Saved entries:
____________

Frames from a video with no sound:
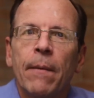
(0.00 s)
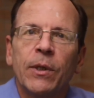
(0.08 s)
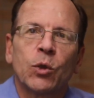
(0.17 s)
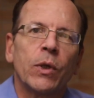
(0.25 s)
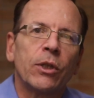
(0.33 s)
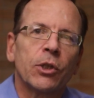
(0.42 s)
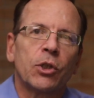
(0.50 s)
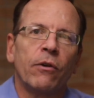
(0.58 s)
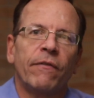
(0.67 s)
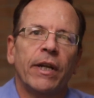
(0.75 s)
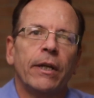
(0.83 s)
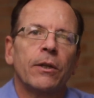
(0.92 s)
Between those
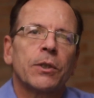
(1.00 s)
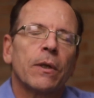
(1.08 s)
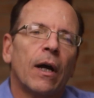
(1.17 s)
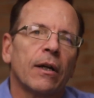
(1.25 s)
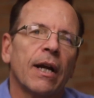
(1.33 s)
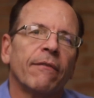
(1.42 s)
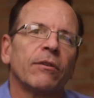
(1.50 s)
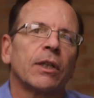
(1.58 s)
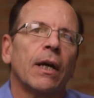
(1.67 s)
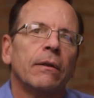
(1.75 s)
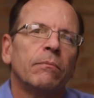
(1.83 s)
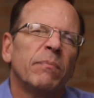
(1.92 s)
two videos, I'll cover
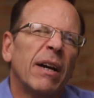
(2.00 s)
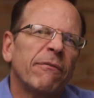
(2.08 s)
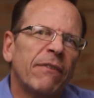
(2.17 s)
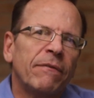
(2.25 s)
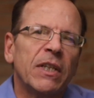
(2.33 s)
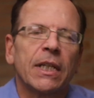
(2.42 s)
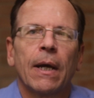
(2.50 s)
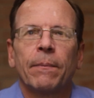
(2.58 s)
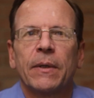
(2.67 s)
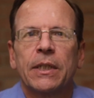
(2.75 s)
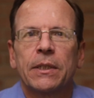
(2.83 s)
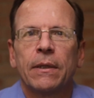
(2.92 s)
about 50
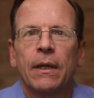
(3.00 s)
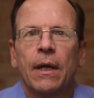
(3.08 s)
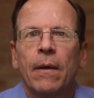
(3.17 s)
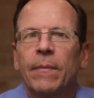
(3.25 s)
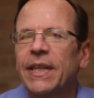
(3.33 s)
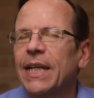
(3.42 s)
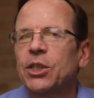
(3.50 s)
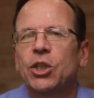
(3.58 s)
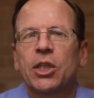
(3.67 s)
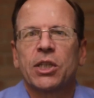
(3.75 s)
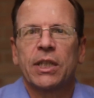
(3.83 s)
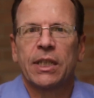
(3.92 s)
companies, but that's
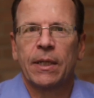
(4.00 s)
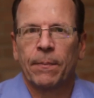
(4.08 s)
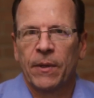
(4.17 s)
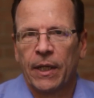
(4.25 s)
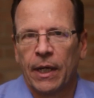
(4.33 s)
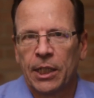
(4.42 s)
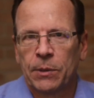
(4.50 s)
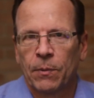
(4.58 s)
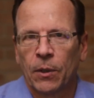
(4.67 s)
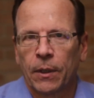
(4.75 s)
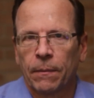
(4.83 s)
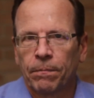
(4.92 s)
just the tip of the
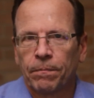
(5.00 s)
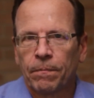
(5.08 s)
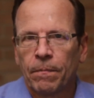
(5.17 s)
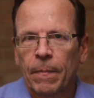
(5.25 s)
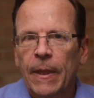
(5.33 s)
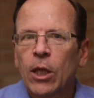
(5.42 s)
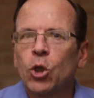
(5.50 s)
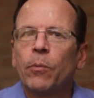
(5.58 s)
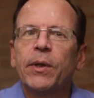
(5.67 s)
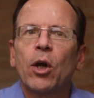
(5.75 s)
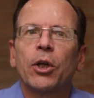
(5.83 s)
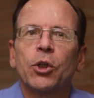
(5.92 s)
iceberg.
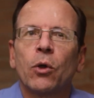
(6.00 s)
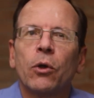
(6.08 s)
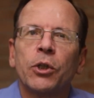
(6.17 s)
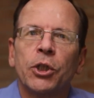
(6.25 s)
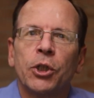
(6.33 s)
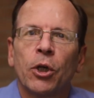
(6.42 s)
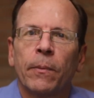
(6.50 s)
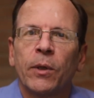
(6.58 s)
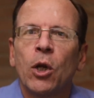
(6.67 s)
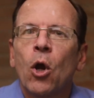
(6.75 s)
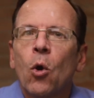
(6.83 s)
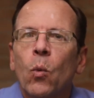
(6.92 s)
You'll be on your own to
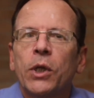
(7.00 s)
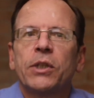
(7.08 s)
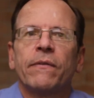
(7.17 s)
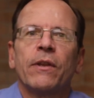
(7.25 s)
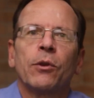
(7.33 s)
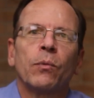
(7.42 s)
determine which of the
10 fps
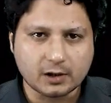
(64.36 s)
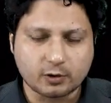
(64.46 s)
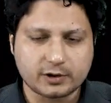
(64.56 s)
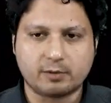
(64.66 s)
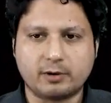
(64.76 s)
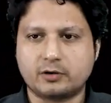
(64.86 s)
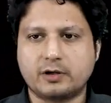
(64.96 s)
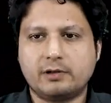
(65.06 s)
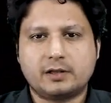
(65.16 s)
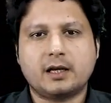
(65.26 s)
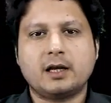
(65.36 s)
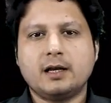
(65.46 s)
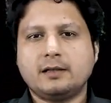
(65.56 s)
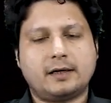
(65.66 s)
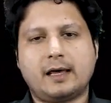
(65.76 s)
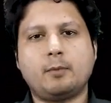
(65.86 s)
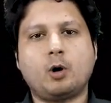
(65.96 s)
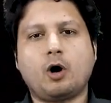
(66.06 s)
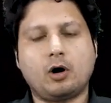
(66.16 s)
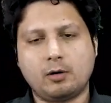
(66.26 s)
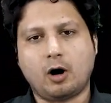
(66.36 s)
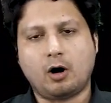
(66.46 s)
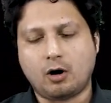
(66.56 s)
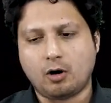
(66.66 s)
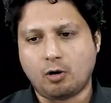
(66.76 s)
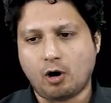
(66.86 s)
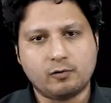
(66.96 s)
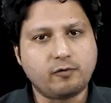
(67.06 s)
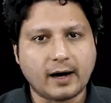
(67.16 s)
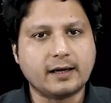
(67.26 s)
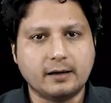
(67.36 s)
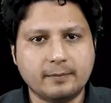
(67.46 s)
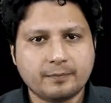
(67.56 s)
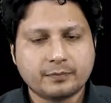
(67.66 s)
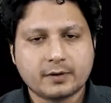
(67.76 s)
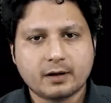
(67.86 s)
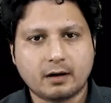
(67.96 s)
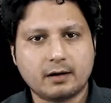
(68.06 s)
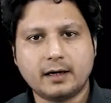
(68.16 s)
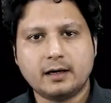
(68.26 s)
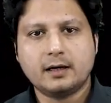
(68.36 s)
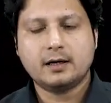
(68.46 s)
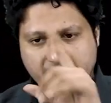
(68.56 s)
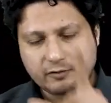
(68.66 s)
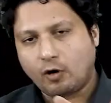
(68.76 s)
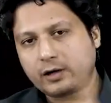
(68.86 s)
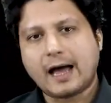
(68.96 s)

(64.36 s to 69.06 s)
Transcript: rotation, because he will think that I'm all fine. All right. But what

____________

◆ **BRIEF**
Repeat all the records above exactly, leaving out any pictures.

◆ **EXERCISE OUTPUT**
Frames from a video with no sound:
(0.00 s)
(0.08 s)
(0.17 s)
(0.25 s)
(0.33 s)
(0.42 s)
(0.50 s)
(0.58 s)
(0.67 s)
(0.75 s)
(0.83 s)
(0.92 s)
Between those
(1.00 s)
(1.08 s)
(1.17 s)
(1.25 s)
(1.33 s)
(1.42 s)
(1.50 s)
(1.58 s)
(1.67 s)
(1.75 s)
(1.83 s)
(1.92 s)
two videos, I'll cover
(2.00 s)
(2.08 s)
(2.17 s)
(2.25 s)
(2.33 s)
(2.42 s)
(2.50 s)
(2.58 s)
(2.67 s)
(2.75 s)
(2.83 s)
(2.92 s)
about 50
(3.00 s)
(3.08 s)
(3.17 s)
(3.25 s)
(3.33 s)
(3.42 s)
(3.50 s)
(3.58 s)
(3.67 s)
(3.75 s)
(3.83 s)
(3.92 s)
companies, but that's
(4.00 s)
(4.08 s)
(4.17 s)
(4.25 s)
(4.33 s)
(4.42 s)
(4.50 s)
(4.58 s)
(4.67 s)
(4.75 s)
(4.83 s)
(4.92 s)
just the tip of the
(5.00 s)
(5.08 s)
(5.17 s)
(5.25 s)
(5.33 s)
(5.42 s)
(5.50 s)
(5.58 s)
(5.67 s)
(5.75 s)
(5.83 s)
(5.92 s)
iceberg.
(6.00 s)
(6.08 s)
(6.17 s)
(6.25 s)
(6.33 s)
(6.42 s)
(6.50 s)
(6.58 s)
(6.67 s)
(6.75 s)
(6.83 s)
(6.92 s)
You'll be on your own to
(7.00 s)
(7.08 s)
(7.17 s)
(7.25 s)
(7.33 s)
(7.42 s)
determine which of the
10 fps
(64.36 s)
(64.46 s)
(64.56 s)
(64.66 s)
(64.76 s)
(64.86 s)
(64.96 s)
(65.06 s)
(65.16 s)
(65.26 s)
(65.36 s)
(65.46 s)
(65.56 s)
(65.66 s)
(65.76 s)
(65.86 s)
(65.96 s)
(66.06 s)
(66.16 s)
(66.26 s)
(66.36 s)
(66.46 s)
(66.56 s)
(66.66 s)
(66.76 s)
(66.86 s)
(66.96 s)
(67.06 s)
(67.16 s)
(67.26 s)
(67.36 s)
(67.46 s)
(67.56 s)
(67.66 s)
(67.76 s)
(67.86 s)
(67.96 s)
(68.06 s)
(68.16 s)
(68.26 s)
(68.36 s)
(68.46 s)
(68.56 s)
(68.66 s)
(68.76 s)
(68.86 s)
(68.96 s)

(64.36 s to 69.06 s)
Transcript: rotation, because he will think that I'm all fine. All right. But what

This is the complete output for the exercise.